BEGIN Extracted material
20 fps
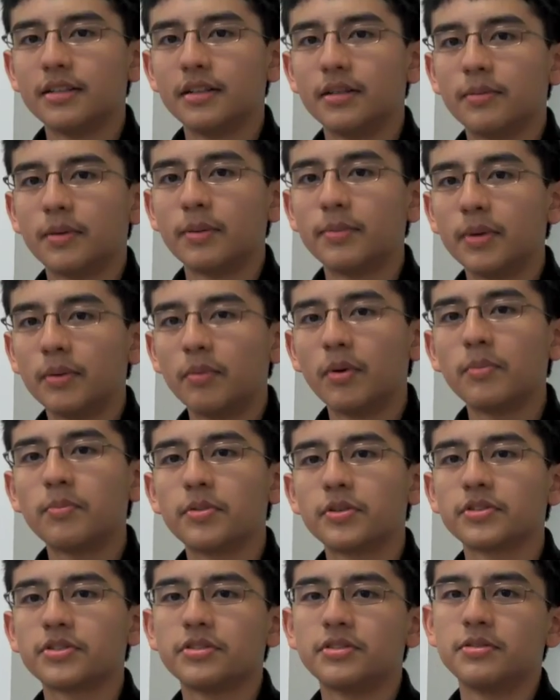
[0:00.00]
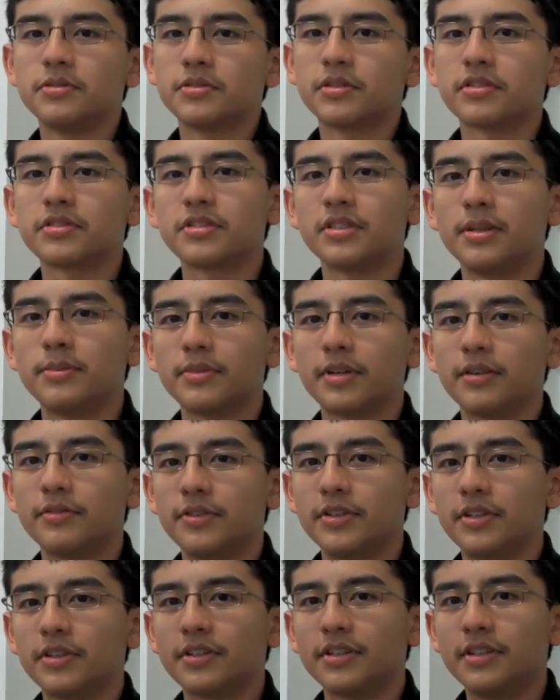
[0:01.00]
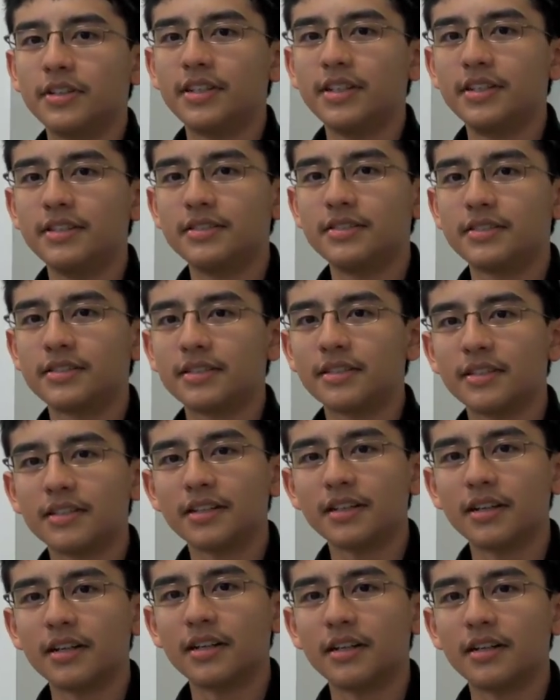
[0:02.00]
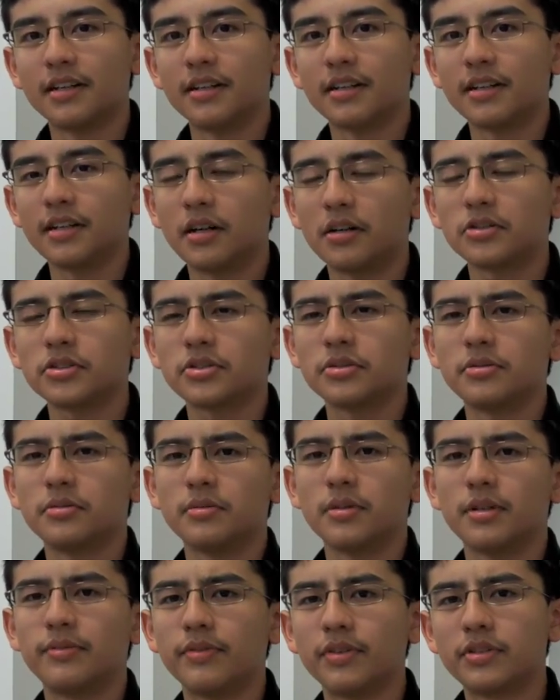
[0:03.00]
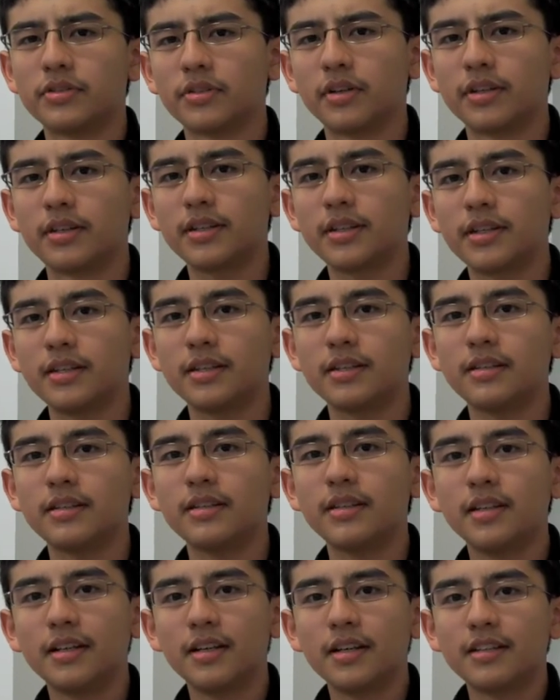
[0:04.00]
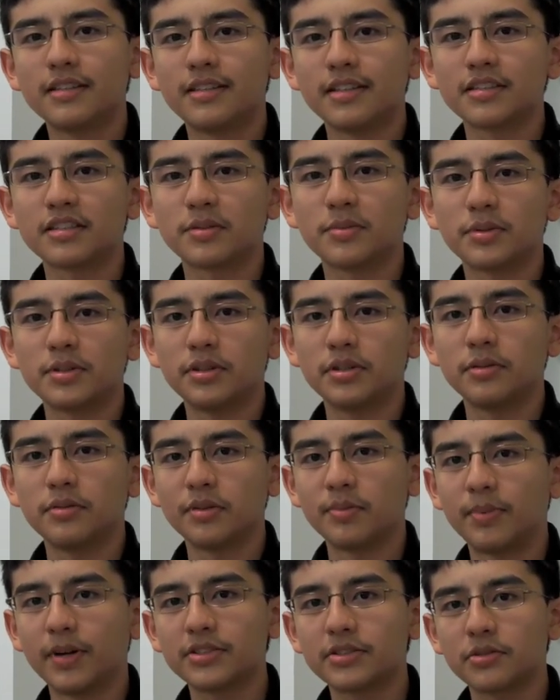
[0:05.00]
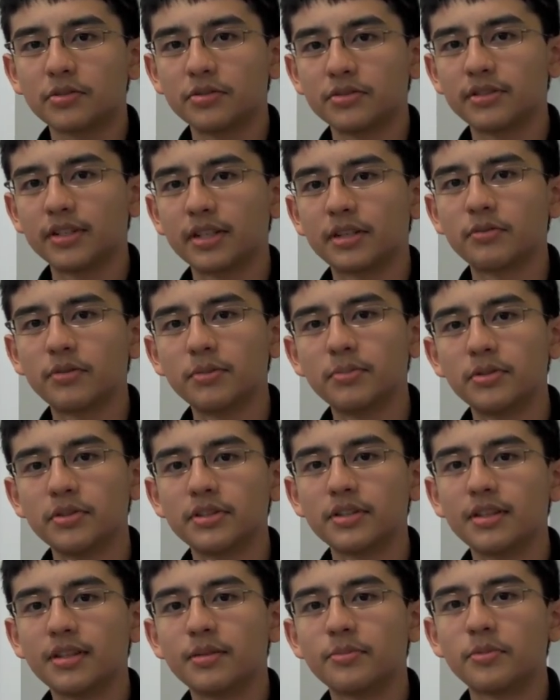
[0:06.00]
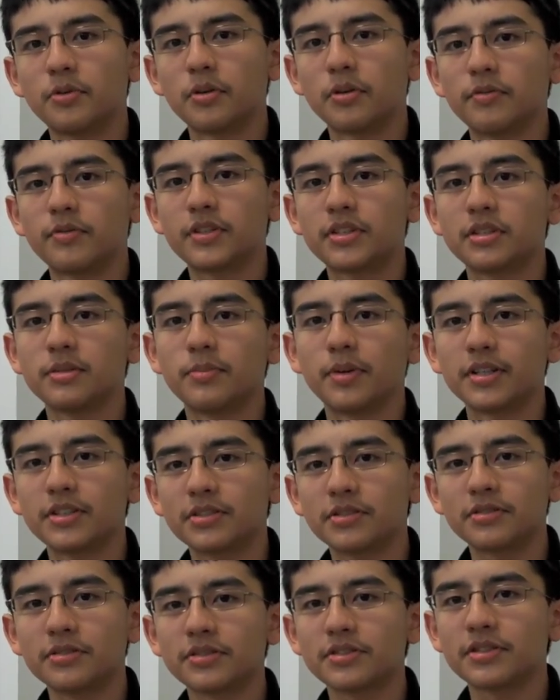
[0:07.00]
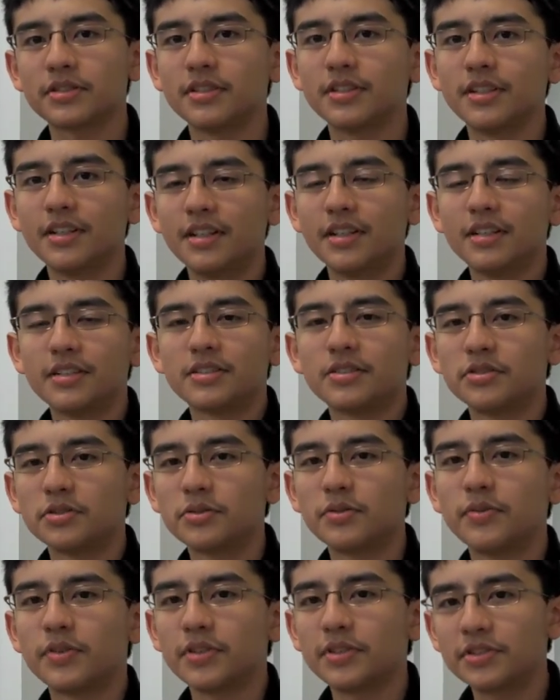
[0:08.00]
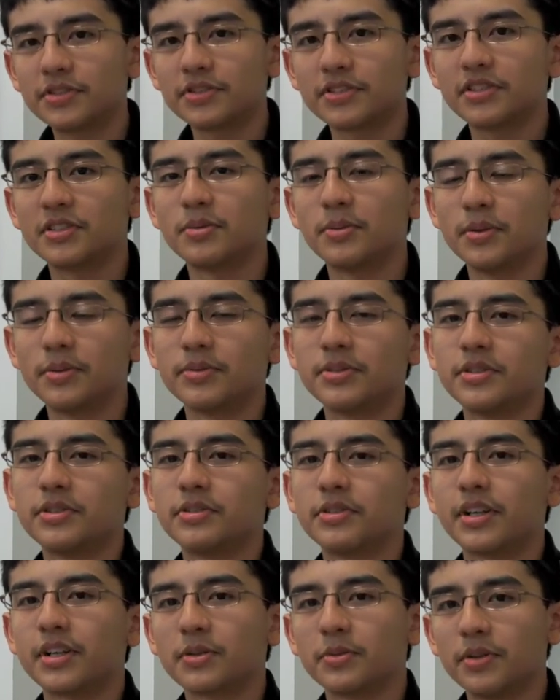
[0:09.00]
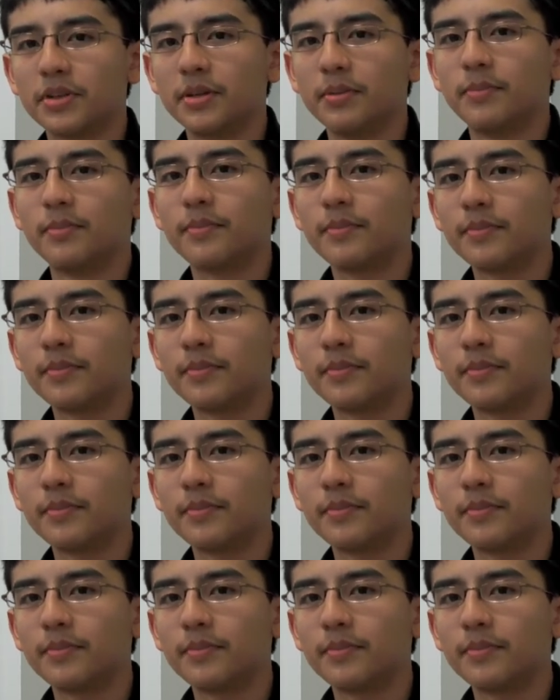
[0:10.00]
I met one person who's also named Javier, and he's also an inventor. I think he does something to do with bicycles, like rebuilding them or fixing bicycles. So it's very interesting to be able to interact with them.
END Extracted material
▶ Your goal
The data above must be given again in full and unaltered, minus its images.

▶ Your solution
20 fps
[0:00.00]
[0:01.00]
[0:02.00]
[0:03.00]
[0:04.00]
[0:05.00]
[0:06.00]
[0:07.00]
[0:08.00]
[0:09.00]
[0:10.00]
I met one person who's also named Javier, and he's also an inventor. I think he does something to do with bicycles, like rebuilding them or fixing bicycles. So it's very interesting to be able to interact with them.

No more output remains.